Stored dataset items
[Start of Attachment]

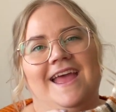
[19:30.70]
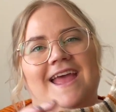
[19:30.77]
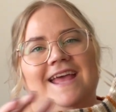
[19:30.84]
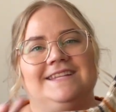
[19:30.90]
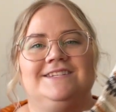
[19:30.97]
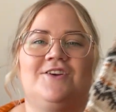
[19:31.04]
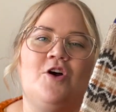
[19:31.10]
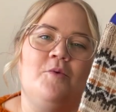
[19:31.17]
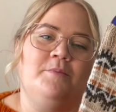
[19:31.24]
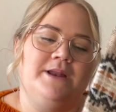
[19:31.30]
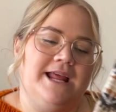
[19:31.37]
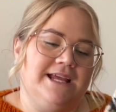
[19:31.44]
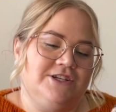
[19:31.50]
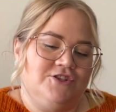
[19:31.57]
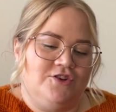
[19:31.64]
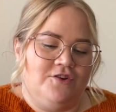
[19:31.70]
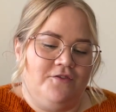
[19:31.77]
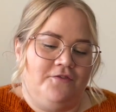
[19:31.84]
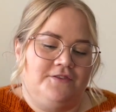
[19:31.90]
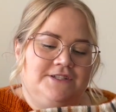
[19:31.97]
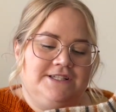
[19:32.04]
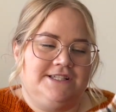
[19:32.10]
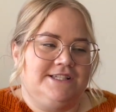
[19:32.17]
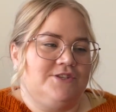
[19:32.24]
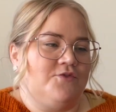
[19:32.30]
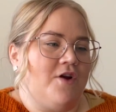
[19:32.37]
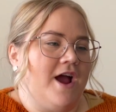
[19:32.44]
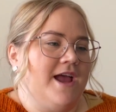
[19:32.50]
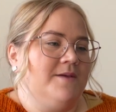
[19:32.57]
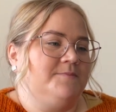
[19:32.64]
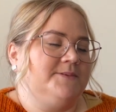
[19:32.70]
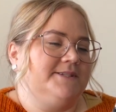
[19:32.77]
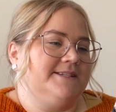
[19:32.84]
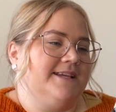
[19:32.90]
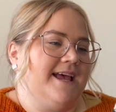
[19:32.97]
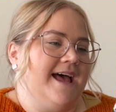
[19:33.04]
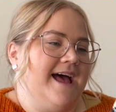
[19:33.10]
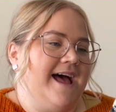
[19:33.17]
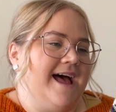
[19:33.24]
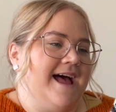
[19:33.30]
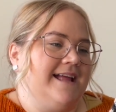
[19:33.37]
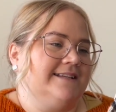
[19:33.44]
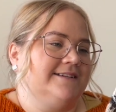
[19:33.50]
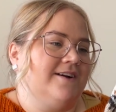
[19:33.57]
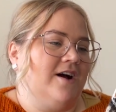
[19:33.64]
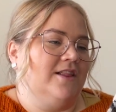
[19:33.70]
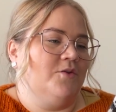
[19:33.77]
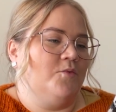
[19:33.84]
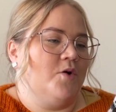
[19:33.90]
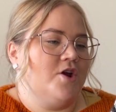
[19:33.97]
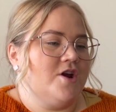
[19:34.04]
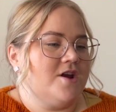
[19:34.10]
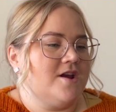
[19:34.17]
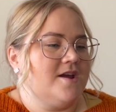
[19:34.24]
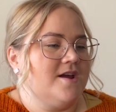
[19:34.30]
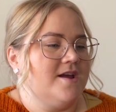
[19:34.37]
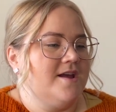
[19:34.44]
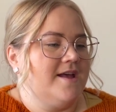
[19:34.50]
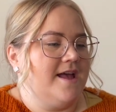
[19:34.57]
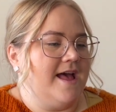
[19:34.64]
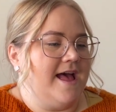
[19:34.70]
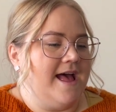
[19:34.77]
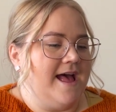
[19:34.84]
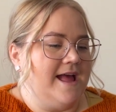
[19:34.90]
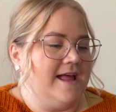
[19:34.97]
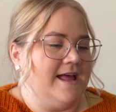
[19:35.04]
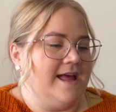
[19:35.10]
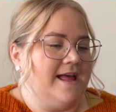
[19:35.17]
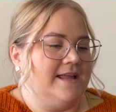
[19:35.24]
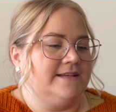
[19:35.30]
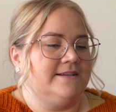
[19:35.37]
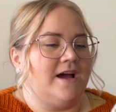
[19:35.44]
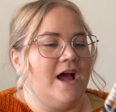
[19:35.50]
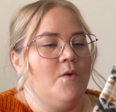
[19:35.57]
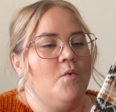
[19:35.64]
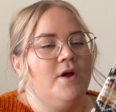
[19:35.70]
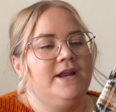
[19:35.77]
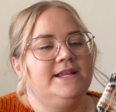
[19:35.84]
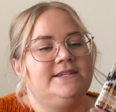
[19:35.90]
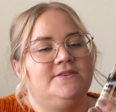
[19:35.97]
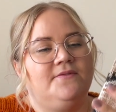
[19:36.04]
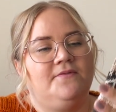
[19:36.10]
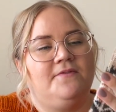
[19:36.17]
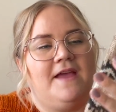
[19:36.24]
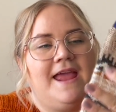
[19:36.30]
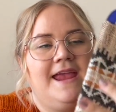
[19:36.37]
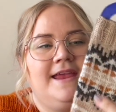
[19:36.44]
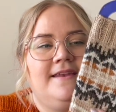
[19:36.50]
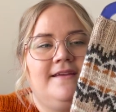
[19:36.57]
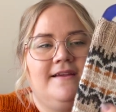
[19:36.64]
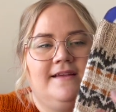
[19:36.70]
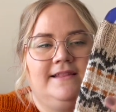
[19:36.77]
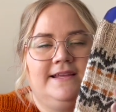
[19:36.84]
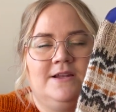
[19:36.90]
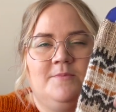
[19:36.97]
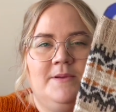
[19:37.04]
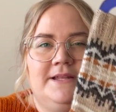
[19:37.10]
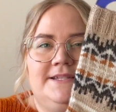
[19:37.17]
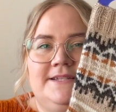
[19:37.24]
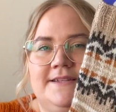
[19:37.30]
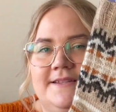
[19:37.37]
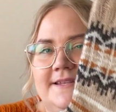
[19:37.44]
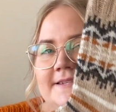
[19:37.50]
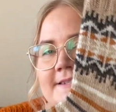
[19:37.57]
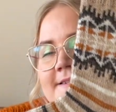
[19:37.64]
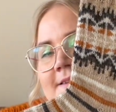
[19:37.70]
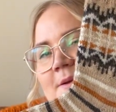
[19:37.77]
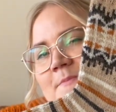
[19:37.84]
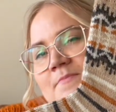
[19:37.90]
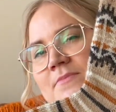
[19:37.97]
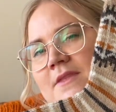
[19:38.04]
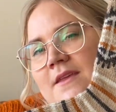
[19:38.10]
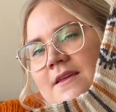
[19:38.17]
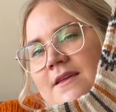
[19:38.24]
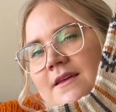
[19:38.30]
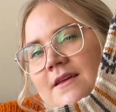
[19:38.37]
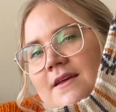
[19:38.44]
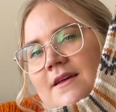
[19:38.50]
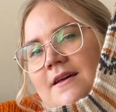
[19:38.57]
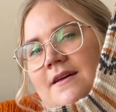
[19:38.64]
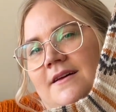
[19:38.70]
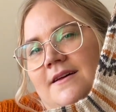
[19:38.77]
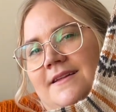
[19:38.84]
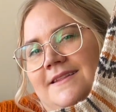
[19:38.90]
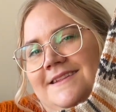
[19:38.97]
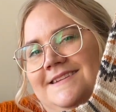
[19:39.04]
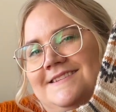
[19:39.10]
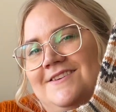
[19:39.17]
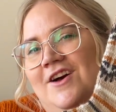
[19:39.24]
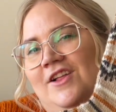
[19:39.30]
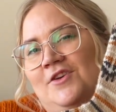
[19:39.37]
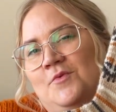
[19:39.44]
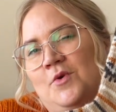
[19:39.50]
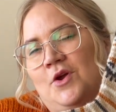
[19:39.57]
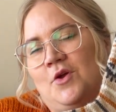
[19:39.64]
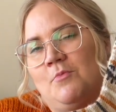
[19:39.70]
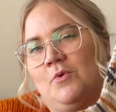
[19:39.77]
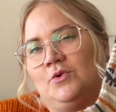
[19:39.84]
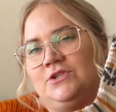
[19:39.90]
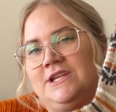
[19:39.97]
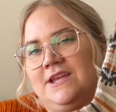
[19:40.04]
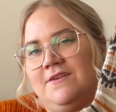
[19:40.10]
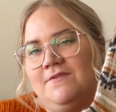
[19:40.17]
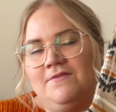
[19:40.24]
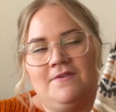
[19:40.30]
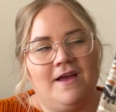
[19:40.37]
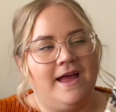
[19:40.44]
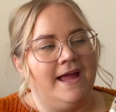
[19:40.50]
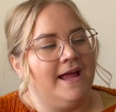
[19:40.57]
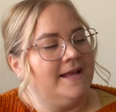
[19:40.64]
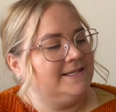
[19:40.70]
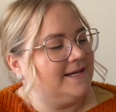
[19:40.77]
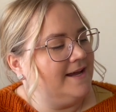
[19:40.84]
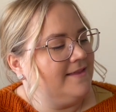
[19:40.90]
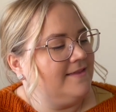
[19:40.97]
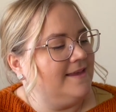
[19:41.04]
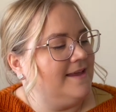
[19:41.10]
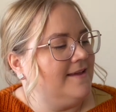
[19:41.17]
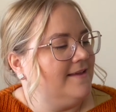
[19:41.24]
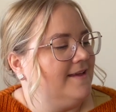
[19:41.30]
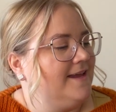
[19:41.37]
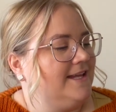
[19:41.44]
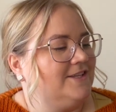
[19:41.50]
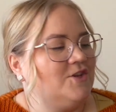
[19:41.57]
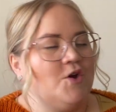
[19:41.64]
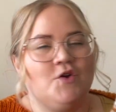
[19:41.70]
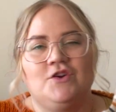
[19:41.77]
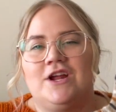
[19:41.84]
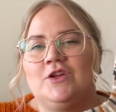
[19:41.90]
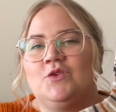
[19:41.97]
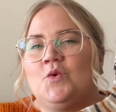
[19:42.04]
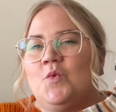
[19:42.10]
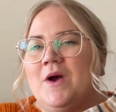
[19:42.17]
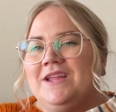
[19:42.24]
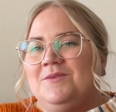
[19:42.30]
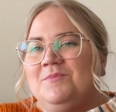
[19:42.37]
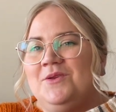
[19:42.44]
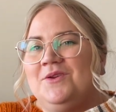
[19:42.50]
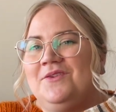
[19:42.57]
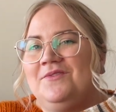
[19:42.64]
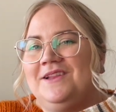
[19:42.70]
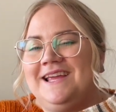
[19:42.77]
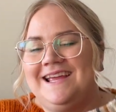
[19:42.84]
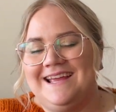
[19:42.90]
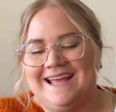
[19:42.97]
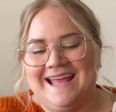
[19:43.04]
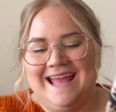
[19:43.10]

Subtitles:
It's a combination of stripes and color work, and I wanted to fade a little bit this color work motif, and I think it turned out quite beautifully.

[End of Attachment]

__ABOUT THIS TASK__
Return the records above verbatim, leaving out images.

__ANSWER FOR THE TASK__
[19:30.70]
[19:30.77]
[19:30.84]
[19:30.90]
[19:30.97]
[19:31.04]
[19:31.10]
[19:31.17]
[19:31.24]
[19:31.30]
[19:31.37]
[19:31.44]
[19:31.50]
[19:31.57]
[19:31.64]
[19:31.70]
[19:31.77]
[19:31.84]
[19:31.90]
[19:31.97]
[19:32.04]
[19:32.10]
[19:32.17]
[19:32.24]
[19:32.30]
[19:32.37]
[19:32.44]
[19:32.50]
[19:32.57]
[19:32.64]
[19:32.70]
[19:32.77]
[19:32.84]
[19:32.90]
[19:32.97]
[19:33.04]
[19:33.10]
[19:33.17]
[19:33.24]
[19:33.30]
[19:33.37]
[19:33.44]
[19:33.50]
[19:33.57]
[19:33.64]
[19:33.70]
[19:33.77]
[19:33.84]
[19:33.90]
[19:33.97]
[19:34.04]
[19:34.10]
[19:34.17]
[19:34.24]
[19:34.30]
[19:34.37]
[19:34.44]
[19:34.50]
[19:34.57]
[19:34.64]
[19:34.70]
[19:34.77]
[19:34.84]
[19:34.90]
[19:34.97]
[19:35.04]
[19:35.10]
[19:35.17]
[19:35.24]
[19:35.30]
[19:35.37]
[19:35.44]
[19:35.50]
[19:35.57]
[19:35.64]
[19:35.70]
[19:35.77]
[19:35.84]
[19:35.90]
[19:35.97]
[19:36.04]
[19:36.10]
[19:36.17]
[19:36.24]
[19:36.30]
[19:36.37]
[19:36.44]
[19:36.50]
[19:36.57]
[19:36.64]
[19:36.70]
[19:36.77]
[19:36.84]
[19:36.90]
[19:36.97]
[19:37.04]
[19:37.10]
[19:37.17]
[19:37.24]
[19:37.30]
[19:37.37]
[19:37.44]
[19:37.50]
[19:37.57]
[19:37.64]
[19:37.70]
[19:37.77]
[19:37.84]
[19:37.90]
[19:37.97]
[19:38.04]
[19:38.10]
[19:38.17]
[19:38.24]
[19:38.30]
[19:38.37]
[19:38.44]
[19:38.50]
[19:38.57]
[19:38.64]
[19:38.70]
[19:38.77]
[19:38.84]
[19:38.90]
[19:38.97]
[19:39.04]
[19:39.10]
[19:39.17]
[19:39.24]
[19:39.30]
[19:39.37]
[19:39.44]
[19:39.50]
[19:39.57]
[19:39.64]
[19:39.70]
[19:39.77]
[19:39.84]
[19:39.90]
[19:39.97]
[19:40.04]
[19:40.10]
[19:40.17]
[19:40.24]
[19:40.30]
[19:40.37]
[19:40.44]
[19:40.50]
[19:40.57]
[19:40.64]
[19:40.70]
[19:40.77]
[19:40.84]
[19:40.90]
[19:40.97]
[19:41.04]
[19:41.10]
[19:41.17]
[19:41.24]
[19:41.30]
[19:41.37]
[19:41.44]
[19:41.50]
[19:41.57]
[19:41.64]
[19:41.70]
[19:41.77]
[19:41.84]
[19:41.90]
[19:41.97]
[19:42.04]
[19:42.10]
[19:42.17]
[19:42.24]
[19:42.30]
[19:42.37]
[19:42.44]
[19:42.50]
[19:42.57]
[19:42.64]
[19:42.70]
[19:42.77]
[19:42.84]
[19:42.90]
[19:42.97]
[19:43.04]
[19:43.10]

Subtitles:
It's a combination of stripes and color work, and I wanted to fade a little bit this color work motif, and I think it turned out quite beautifully.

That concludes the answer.